START Input data
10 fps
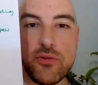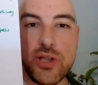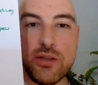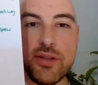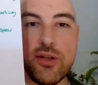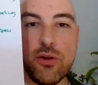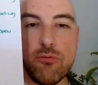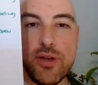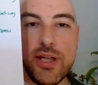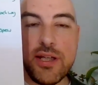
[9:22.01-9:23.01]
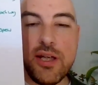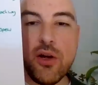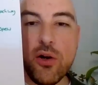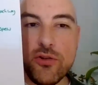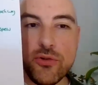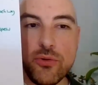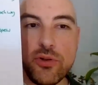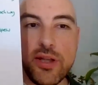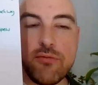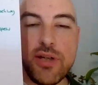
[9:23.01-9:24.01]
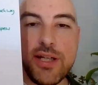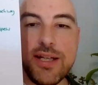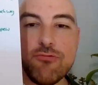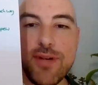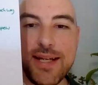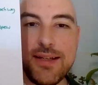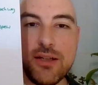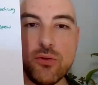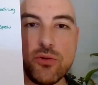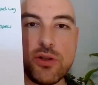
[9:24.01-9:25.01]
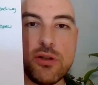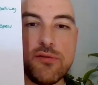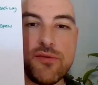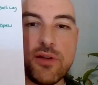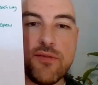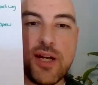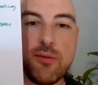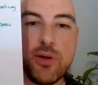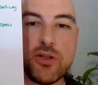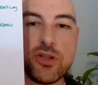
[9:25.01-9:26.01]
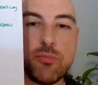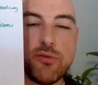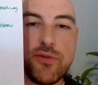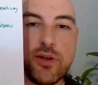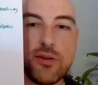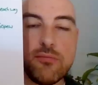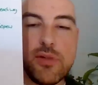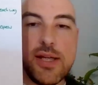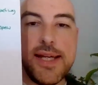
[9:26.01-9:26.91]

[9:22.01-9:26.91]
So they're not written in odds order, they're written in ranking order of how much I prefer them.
END Input data
START Input data
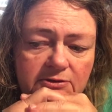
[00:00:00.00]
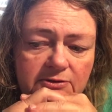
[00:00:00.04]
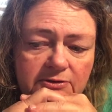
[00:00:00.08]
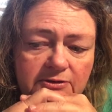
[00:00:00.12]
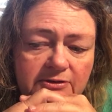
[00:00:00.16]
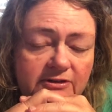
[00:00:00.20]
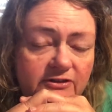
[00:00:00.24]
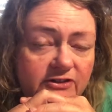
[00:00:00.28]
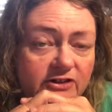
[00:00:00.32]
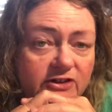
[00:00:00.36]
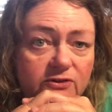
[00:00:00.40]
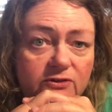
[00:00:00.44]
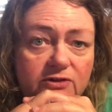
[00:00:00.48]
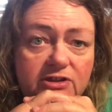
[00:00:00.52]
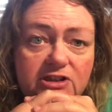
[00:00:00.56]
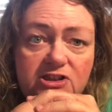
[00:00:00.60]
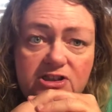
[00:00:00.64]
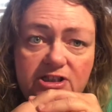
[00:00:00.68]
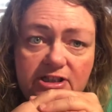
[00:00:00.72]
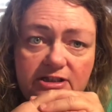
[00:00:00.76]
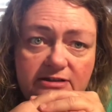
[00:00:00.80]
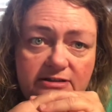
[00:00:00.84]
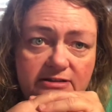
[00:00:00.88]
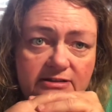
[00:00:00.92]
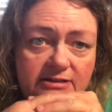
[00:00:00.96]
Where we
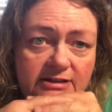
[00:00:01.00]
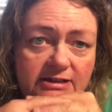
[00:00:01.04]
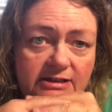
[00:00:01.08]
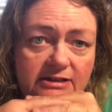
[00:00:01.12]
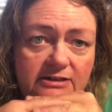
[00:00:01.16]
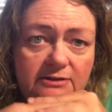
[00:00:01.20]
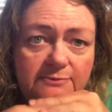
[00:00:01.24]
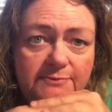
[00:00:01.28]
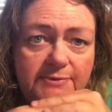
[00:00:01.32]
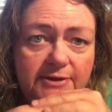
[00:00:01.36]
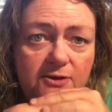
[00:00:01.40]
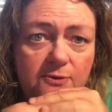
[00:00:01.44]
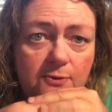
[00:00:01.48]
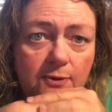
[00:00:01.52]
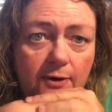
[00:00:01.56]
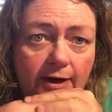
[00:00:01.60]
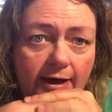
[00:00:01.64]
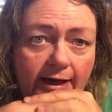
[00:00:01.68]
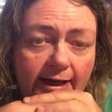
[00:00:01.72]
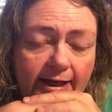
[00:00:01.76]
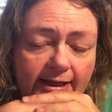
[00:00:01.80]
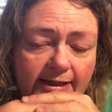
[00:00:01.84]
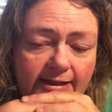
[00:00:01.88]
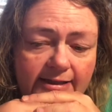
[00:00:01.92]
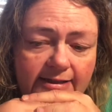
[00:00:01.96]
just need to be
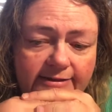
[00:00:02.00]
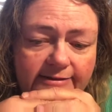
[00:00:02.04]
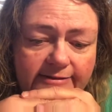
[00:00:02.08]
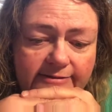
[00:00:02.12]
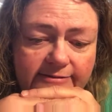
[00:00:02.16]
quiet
END Input data
● Task details:
Copy the entries above exactly, but only the stretch from the line containing "[00:00:00.48]" through the line containing "[00:00:01.92]". Keep both end lines; drop the pictures.

● Answer section:
[00:00:00.48]
[00:00:00.52]
[00:00:00.56]
[00:00:00.60]
[00:00:00.64]
[00:00:00.68]
[00:00:00.72]
[00:00:00.76]
[00:00:00.80]
[00:00:00.84]
[00:00:00.88]
[00:00:00.92]
[00:00:00.96]
Where we
[00:00:01.00]
[00:00:01.04]
[00:00:01.08]
[00:00:01.12]
[00:00:01.16]
[00:00:01.20]
[00:00:01.24]
[00:00:01.28]
[00:00:01.32]
[00:00:01.36]
[00:00:01.40]
[00:00:01.44]
[00:00:01.48]
[00:00:01.52]
[00:00:01.56]
[00:00:01.60]
[00:00:01.64]
[00:00:01.68]
[00:00:01.72]
[00:00:01.76]
[00:00:01.80]
[00:00:01.84]
[00:00:01.88]
[00:00:01.92]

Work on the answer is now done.